*** RECORDS PROVIDED Section Begins ***

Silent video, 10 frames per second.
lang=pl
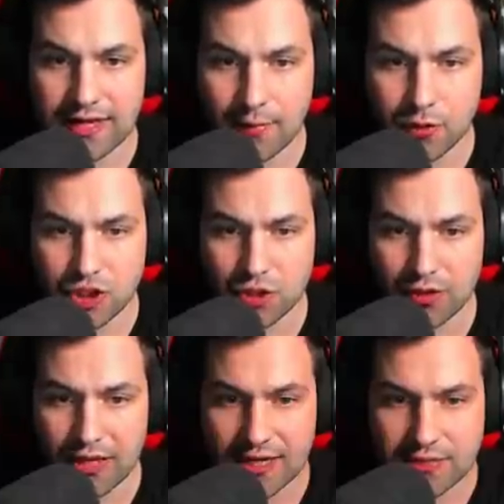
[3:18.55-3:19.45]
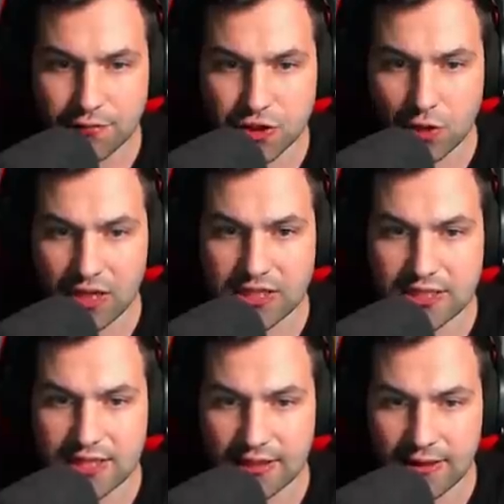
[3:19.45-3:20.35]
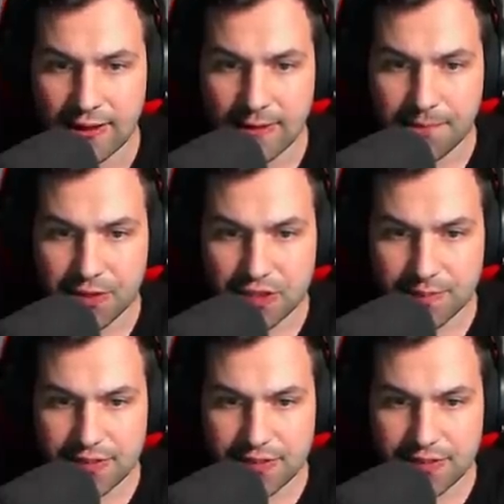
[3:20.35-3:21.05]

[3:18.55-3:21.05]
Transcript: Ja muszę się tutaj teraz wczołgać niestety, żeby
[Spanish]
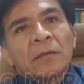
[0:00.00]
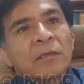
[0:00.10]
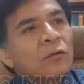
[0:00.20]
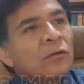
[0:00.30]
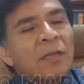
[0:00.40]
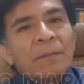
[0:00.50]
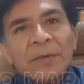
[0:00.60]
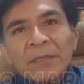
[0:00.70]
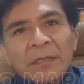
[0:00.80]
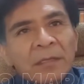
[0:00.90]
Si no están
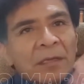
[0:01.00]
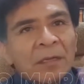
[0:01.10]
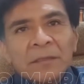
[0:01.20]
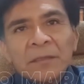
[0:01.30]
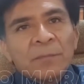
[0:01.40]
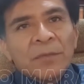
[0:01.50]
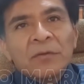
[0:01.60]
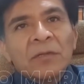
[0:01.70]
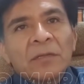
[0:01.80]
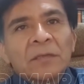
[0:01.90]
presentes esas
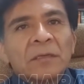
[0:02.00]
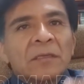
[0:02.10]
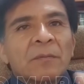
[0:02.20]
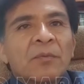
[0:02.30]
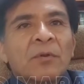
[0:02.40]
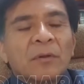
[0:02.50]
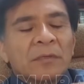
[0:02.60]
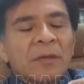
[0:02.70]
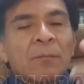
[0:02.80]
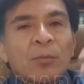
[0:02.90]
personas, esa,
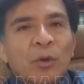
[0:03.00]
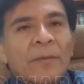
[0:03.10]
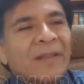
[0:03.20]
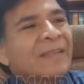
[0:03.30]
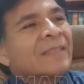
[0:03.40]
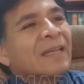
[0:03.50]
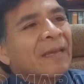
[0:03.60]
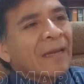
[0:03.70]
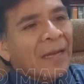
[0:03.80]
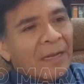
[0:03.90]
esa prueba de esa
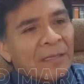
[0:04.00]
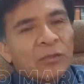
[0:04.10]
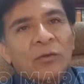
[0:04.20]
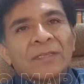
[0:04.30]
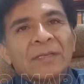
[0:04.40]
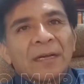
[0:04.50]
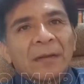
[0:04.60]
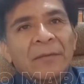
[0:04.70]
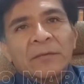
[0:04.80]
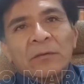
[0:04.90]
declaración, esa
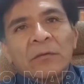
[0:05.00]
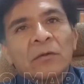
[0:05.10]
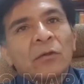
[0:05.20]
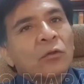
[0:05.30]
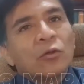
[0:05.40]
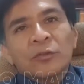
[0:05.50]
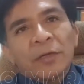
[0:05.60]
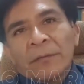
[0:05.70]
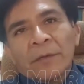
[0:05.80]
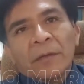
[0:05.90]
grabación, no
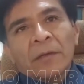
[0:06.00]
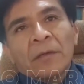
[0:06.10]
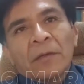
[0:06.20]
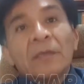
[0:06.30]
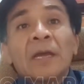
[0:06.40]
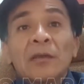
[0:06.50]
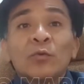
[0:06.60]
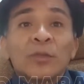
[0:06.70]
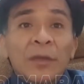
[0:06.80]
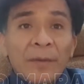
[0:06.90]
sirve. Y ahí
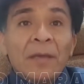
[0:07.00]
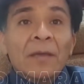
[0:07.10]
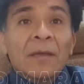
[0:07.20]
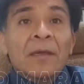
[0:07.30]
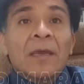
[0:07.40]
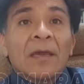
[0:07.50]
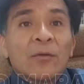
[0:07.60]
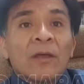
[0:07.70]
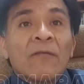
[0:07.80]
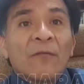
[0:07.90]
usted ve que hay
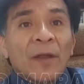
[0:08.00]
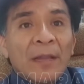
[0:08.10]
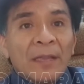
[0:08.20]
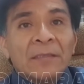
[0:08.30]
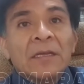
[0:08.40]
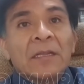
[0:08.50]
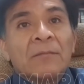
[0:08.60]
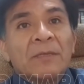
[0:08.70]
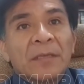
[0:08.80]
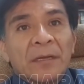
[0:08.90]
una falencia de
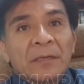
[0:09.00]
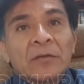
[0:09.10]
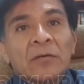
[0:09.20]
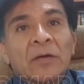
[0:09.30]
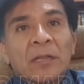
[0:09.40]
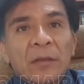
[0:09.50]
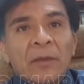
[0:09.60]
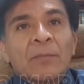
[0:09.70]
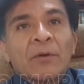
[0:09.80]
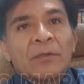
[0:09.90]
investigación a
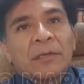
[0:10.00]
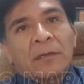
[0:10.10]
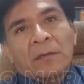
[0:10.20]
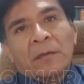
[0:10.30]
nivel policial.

*** RECORDS PROVIDED Section Ends ***

WHAT TO DO - Without changing a word, restate the listing above; the pictures stay out.

RESPONSE TO THE EXERCISE -
Silent video, 10 frames per second.
lang=pl
[3:18.55-3:19.45]
[3:19.45-3:20.35]
[3:20.35-3:21.05]

[3:18.55-3:21.05]
Transcript: Ja muszę się tutaj teraz wczołgać niestety, żeby
[Spanish]
[0:00.00]
[0:00.10]
[0:00.20]
[0:00.30]
[0:00.40]
[0:00.50]
[0:00.60]
[0:00.70]
[0:00.80]
[0:00.90]
Si no están
[0:01.00]
[0:01.10]
[0:01.20]
[0:01.30]
[0:01.40]
[0:01.50]
[0:01.60]
[0:01.70]
[0:01.80]
[0:01.90]
presentes esas
[0:02.00]
[0:02.10]
[0:02.20]
[0:02.30]
[0:02.40]
[0:02.50]
[0:02.60]
[0:02.70]
[0:02.80]
[0:02.90]
personas, esa,
[0:03.00]
[0:03.10]
[0:03.20]
[0:03.30]
[0:03.40]
[0:03.50]
[0:03.60]
[0:03.70]
[0:03.80]
[0:03.90]
esa prueba de esa
[0:04.00]
[0:04.10]
[0:04.20]
[0:04.30]
[0:04.40]
[0:04.50]
[0:04.60]
[0:04.70]
[0:04.80]
[0:04.90]
declaración, esa
[0:05.00]
[0:05.10]
[0:05.20]
[0:05.30]
[0:05.40]
[0:05.50]
[0:05.60]
[0:05.70]
[0:05.80]
[0:05.90]
grabación, no
[0:06.00]
[0:06.10]
[0:06.20]
[0:06.30]
[0:06.40]
[0:06.50]
[0:06.60]
[0:06.70]
[0:06.80]
[0:06.90]
sirve. Y ahí
[0:07.00]
[0:07.10]
[0:07.20]
[0:07.30]
[0:07.40]
[0:07.50]
[0:07.60]
[0:07.70]
[0:07.80]
[0:07.90]
usted ve que hay
[0:08.00]
[0:08.10]
[0:08.20]
[0:08.30]
[0:08.40]
[0:08.50]
[0:08.60]
[0:08.70]
[0:08.80]
[0:08.90]
una falencia de
[0:09.00]
[0:09.10]
[0:09.20]
[0:09.30]
[0:09.40]
[0:09.50]
[0:09.60]
[0:09.70]
[0:09.80]
[0:09.90]
investigación a
[0:10.00]
[0:10.10]
[0:10.20]
[0:10.30]
nivel policial.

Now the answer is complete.